Although I’ll be the first to admit I don’t have the resources to have access to the documentation or research that the filmmakers did to come up with these numbers, based on the accuracy of the rest of the film I have no reason to doubt them.

One of the text screens in the movie says Cardinal Law left Boston and was reassigned by the Catholic Church to the Basilica di Santa Maria Maggiore. That’s one of the highest ranking Roman Catholic churches, according to the movie.

This is true, too, but there’s a bit that the movie doesn’t mention.

After the public outcry that ensued following the release of the story in Boston, Cardinal Law was essentially forced to resign.
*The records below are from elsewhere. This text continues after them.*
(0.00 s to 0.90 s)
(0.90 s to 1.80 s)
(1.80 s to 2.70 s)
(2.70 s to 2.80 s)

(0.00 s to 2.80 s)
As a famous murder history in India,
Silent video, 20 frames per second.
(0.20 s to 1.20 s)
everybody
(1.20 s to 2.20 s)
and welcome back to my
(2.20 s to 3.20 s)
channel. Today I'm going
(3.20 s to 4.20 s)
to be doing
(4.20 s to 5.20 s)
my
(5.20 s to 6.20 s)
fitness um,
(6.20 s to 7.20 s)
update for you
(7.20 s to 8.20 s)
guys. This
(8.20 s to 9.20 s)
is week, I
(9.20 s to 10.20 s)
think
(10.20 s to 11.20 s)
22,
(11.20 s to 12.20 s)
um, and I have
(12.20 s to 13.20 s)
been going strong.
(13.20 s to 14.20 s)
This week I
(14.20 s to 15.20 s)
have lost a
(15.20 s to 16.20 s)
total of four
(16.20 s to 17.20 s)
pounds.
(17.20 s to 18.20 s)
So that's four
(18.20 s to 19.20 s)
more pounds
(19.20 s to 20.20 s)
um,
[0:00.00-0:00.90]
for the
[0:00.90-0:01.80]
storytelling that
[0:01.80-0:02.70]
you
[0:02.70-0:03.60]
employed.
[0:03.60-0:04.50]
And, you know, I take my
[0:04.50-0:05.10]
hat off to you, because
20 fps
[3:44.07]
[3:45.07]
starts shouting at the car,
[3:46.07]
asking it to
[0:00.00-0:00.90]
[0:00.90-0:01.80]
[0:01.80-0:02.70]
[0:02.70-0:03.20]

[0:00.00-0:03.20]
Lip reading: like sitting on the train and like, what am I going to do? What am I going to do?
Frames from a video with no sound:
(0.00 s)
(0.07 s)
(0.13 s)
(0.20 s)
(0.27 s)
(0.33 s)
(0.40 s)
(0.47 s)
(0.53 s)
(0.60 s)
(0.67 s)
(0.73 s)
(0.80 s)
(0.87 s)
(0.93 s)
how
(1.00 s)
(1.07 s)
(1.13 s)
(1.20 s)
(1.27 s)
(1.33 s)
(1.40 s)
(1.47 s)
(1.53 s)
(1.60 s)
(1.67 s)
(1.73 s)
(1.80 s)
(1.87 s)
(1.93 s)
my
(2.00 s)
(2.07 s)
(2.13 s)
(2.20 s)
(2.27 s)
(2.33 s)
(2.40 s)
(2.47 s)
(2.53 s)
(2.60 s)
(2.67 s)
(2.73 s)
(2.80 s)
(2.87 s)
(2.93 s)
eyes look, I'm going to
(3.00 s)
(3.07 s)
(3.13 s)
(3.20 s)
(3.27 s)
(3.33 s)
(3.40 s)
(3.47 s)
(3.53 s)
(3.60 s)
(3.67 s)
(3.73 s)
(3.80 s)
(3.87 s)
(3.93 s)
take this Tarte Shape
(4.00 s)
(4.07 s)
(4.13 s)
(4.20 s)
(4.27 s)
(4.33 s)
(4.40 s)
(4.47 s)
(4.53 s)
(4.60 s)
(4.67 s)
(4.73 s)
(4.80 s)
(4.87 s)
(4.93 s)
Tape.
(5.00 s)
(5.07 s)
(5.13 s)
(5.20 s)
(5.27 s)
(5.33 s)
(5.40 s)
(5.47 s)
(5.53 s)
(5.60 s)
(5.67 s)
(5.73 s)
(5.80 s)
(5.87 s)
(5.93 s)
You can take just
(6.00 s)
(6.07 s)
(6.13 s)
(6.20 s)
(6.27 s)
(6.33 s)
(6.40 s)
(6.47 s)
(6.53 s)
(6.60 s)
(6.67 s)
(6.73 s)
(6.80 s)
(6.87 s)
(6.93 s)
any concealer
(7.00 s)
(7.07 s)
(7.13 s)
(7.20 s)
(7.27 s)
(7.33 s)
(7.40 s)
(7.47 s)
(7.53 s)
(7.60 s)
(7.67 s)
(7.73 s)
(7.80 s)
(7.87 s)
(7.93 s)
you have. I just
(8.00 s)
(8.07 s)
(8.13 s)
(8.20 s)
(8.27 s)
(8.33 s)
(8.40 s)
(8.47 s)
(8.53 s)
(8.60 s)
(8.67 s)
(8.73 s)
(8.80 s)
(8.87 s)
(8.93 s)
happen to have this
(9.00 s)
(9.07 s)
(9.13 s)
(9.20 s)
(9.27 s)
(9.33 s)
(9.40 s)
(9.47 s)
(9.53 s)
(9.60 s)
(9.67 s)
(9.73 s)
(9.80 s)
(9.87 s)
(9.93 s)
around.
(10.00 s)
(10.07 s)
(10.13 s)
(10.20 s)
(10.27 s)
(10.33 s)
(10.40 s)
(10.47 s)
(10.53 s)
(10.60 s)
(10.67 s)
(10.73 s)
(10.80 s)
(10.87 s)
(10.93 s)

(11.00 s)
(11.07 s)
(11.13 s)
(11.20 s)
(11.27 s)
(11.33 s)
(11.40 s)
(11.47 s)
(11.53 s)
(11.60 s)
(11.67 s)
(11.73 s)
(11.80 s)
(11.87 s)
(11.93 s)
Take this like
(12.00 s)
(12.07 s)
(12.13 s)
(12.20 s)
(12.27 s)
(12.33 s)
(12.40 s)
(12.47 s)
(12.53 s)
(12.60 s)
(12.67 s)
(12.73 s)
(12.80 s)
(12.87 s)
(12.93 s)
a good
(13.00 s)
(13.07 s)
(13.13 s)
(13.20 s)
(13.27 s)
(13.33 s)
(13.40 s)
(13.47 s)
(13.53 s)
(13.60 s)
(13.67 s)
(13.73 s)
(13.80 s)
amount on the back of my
He was caught red-handed covering up or simply ignoring child molestation by priests in the Boston archdiocese.

On December 13th, 2002, Pope John Paul II accepted Cardinal Law’s resignation. It was in May of 2004 that Pope John Paul II assigned him to a post in Rome. He wasn’t a Cardinal anymore, but instead he was appointed to an honorary position as the Archpriest of the Basilica di Santa Maria Maggiore in Rome. He held this position until November 21st, 2011, when he was replaced as Archpriest and subsequently retired at the age of 80.

As of this writing, he’s still alive and living at the Palazzo della Cancelleria, which is a Renaissance palace in Rome owned by the Catholic Church.

The final text on the screen before the credits roll in the movie is a long list of cities. There’s 207 cities total, from all around the world. These are the cities, according to the movie, where major abuse scandals have been uncovered.

Boston was just the tip of the iceberg. Unfortunately, this is true.

According to the New Yorker, the Vatican claimed in 2014 to have defrocked 848 priests worldwide for sexual abuse.

In addition, 2,572 clerics had been “disciplined”. What sort of discipline? Unfortunately, we don’t know. And for a Catholic Church that claimed to have dealt with molestation before by simply reassigning priests to a new parish, there’s no wonder that many aren’t happy with the Church.

All of this started with Father John Geoghan. So what happened to him? Although the Church has claimed to have defrocked nearly a thousand priests as of 2014, John Geoghan was just one priest defrocked by the Church. In all, he was charged with sexual abuse of more than 130 boys over the course of three decades. He was defrocked in 1998, and sentenced to nine years in prison.

The Church settled with the victims for a sum of $10 million. Although we don’t know the exact number of victims that money went to, assuming it was the 130 boys we know he was charged with, that’d only be about $77,000 per person.

That’s what it cost for the Church to sweep it under the rug.

On August 23rd, 2003, John Geoghan was strangled and then stomped to death in prison by an inmate named Joseph Druce.

On February 23rd, 2004, Patrick McSorely died. He was one of the first victims to open up to the Spotlight team. Although there is controversy around the official cause of death, after being molested by John Geoghan on their way back from getting ice cream at the age of 12, Patrick struggled with drug addiction for the rest of his life.

He was 29 when he died of what many believe to be a drug overdose.